[Extracted records Boundary: Start]

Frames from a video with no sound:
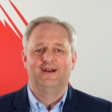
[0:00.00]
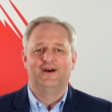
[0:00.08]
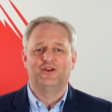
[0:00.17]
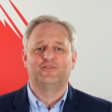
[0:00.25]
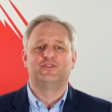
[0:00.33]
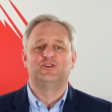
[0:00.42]

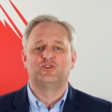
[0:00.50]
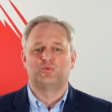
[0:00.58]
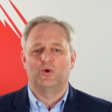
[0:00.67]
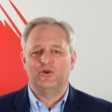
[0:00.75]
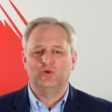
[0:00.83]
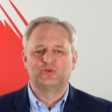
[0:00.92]
And often just
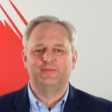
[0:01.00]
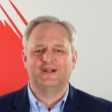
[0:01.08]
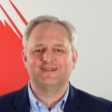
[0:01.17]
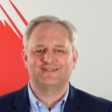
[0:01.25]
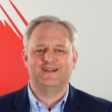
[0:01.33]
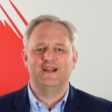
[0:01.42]
one
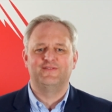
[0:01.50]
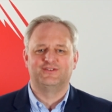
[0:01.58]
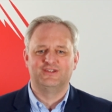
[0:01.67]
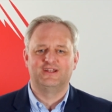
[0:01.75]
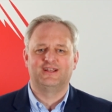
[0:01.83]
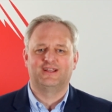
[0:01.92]
Ultrimax site
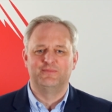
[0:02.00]
visit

[Extracted records Boundary: End]

Task prompt - Would you provide an exact, picture-free copy of the data above?

Answer below -
Frames from a video with no sound:
[0:00.00]
[0:00.08]
[0:00.17]
[0:00.25]
[0:00.33]
[0:00.42]

[0:00.50]
[0:00.58]
[0:00.67]
[0:00.75]
[0:00.83]
[0:00.92]
And often just
[0:01.00]
[0:01.08]
[0:01.17]
[0:01.25]
[0:01.33]
[0:01.42]
one
[0:01.50]
[0:01.58]
[0:01.67]
[0:01.75]
[0:01.83]
[0:01.92]
Ultrimax site
[0:02.00]
visit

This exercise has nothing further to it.